It’s just another thing for people to complain about.


----------



## Smackdaddy53 (Dec 31, 2012)

SkimmerSkiffer said:


> It’s just another thing for people to complain about.


Get used to it because the majority of us don’t like it.


----------



## strikeout (7 mo ago)

I think a drone will tell you where fish are, but it won't tell you why/when fish are in an area. I see it as more of a crutch and the "why" is what drives me to be a better fisherman.


----------



## redchaser (Aug 24, 2015)

TidewateR said:


> does LDWF define "harvest"? I always thought of harvest as the taking / killing of game.
> 
> 
> 
> Catch And Release Vs Harvesting Your Catch | FishAnywhere


Thats a big question mark. The regs book defines “take” but not harvest. It seems C&R would be included in the definition of “take”


----------



## ikankecil (Jan 14, 2022)

Is #7 shot enough for hobbyist drones or should I go straight to 00-buck?


----------



## scottsflyshop (Oct 2, 2011)

Seems like more stuff to mess with - at some point, the skiff will become a PlayStation


----------



## m32825 (Jun 29, 2018)

What if you accidentally shoot a drone down, like you thought it was a duck, for instance...


----------



## scottsflyshop (Oct 2, 2011)

m32825 said:


> What if you accidentally shoot a drone down, like you thought it was a duck, for instance...

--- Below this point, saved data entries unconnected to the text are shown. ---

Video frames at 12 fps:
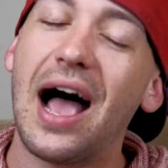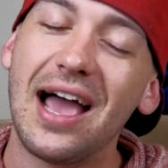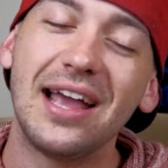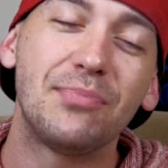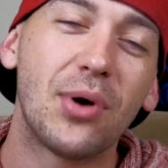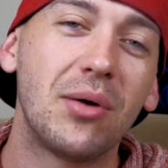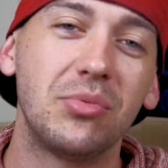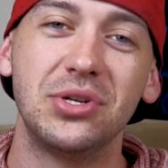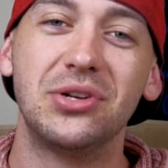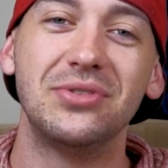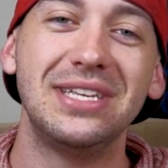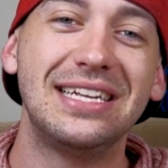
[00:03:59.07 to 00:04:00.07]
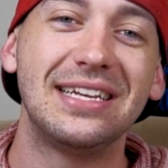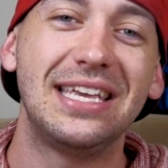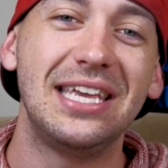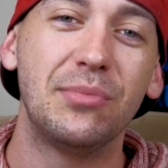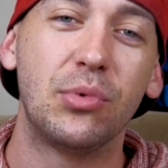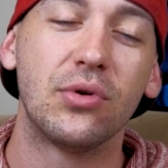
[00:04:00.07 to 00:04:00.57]
I probably don't need a
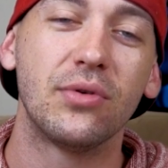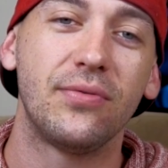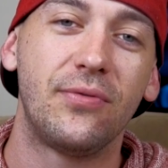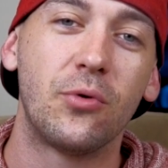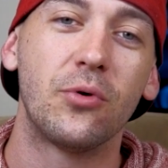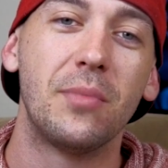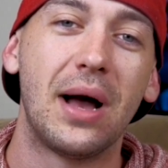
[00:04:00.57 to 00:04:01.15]
keyboard for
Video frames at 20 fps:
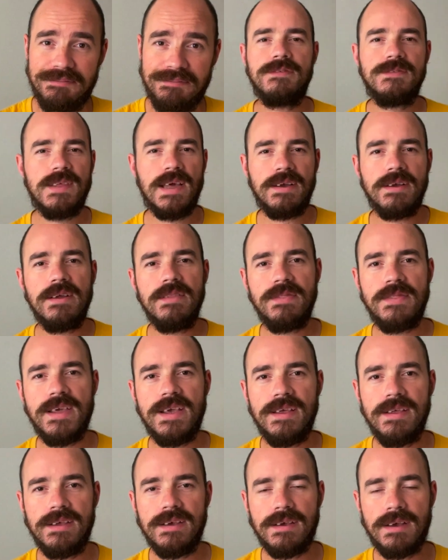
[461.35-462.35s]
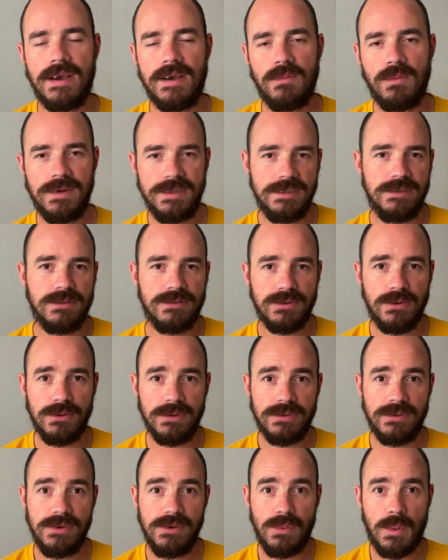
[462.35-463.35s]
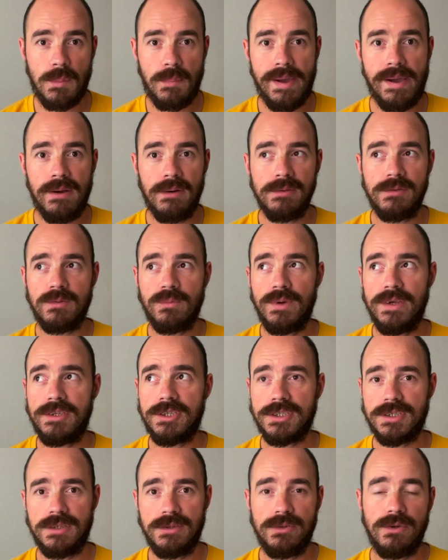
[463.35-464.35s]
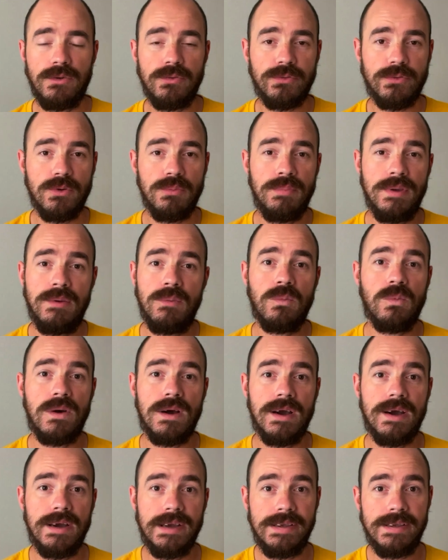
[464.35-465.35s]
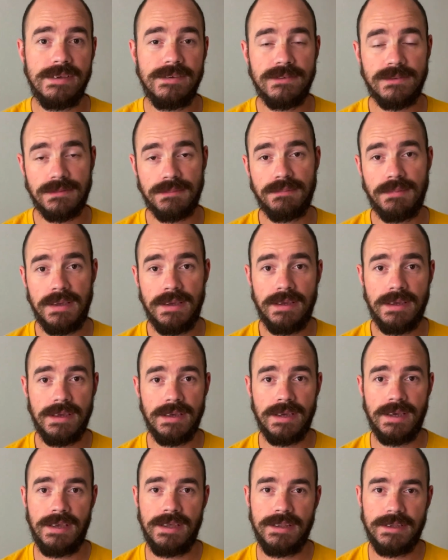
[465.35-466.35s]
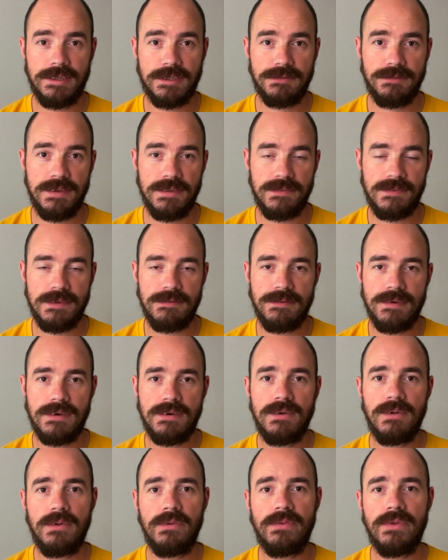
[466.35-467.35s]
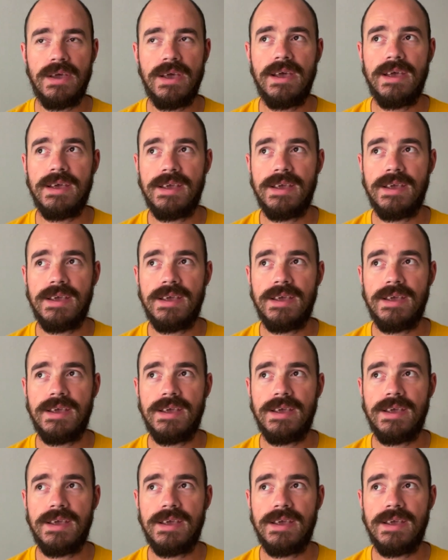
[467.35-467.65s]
The second thing I wanted to talk to you about, which could also be why speaking English feels difficult,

What if the drones name was Ditka


----------



## MikeChamp12 (May 17, 2021)

I just tried to shoot one with a .177 that was harassing my chickens. That’s a big negative on that caliper.


----------



## Drifter (Dec 13, 2018)

scottsflyshop said:


> Seems like more stuff to mess with - at some point, the skiff will become a PlayStation


I mean at somepoint these guys could just get a playstation instead and save themselves some money....


----------



## Smackdaddy53 (Dec 31, 2012)

Drifter said:


> I mean at somepoint these guys could just get a playstation instead and save themselves some money....


Virtual fishing


----------



## Will O' The Wisp (Nov 10, 2018)

Dude... read the water, go on an adventure, get off youtube.
Or pick up this sweet black Friday deal!


----------



## Jason M (Aug 13, 2017)

My favorite drone is the G3LR from Carbon Marine.


----------



## Capt.Ron (Mar 5, 2014)

Sounds like laziness to me, shortcuts are for pussy’s.
P.s. I’ll shoot that fucker if it comes around me.


----------



## gulfcoaster (Aug 8, 2019)

MikeChamp12 said:


> I just tried to shoot one with a .177 that was harassing my chickens. That’s a big negative on that caliper.


Try 357, does a number on them, don’t ask me how I know


----------



## scottsflyshop (Oct 2, 2011)

Try some costas and a poling platform ….


----------



## Smackdaddy53 (Dec 31, 2012)

See reply #62 in the other drone thread.


----------



## Bajabob (Jul 15, 2018)

HE S A TROLL


----------



## mro (Jan 24, 2018)

Think I'd like a 7 of 9 drone


----------



## Capt.Ron (Mar 5, 2014)

here ya go


----------



## strikeout (7 mo ago)

Capt.Ron said:


> here ya go
> View attachment 224084


uhhh where can i find one of these. Those potlickers will be hesitant to to hit the flat if this is probing them.


----------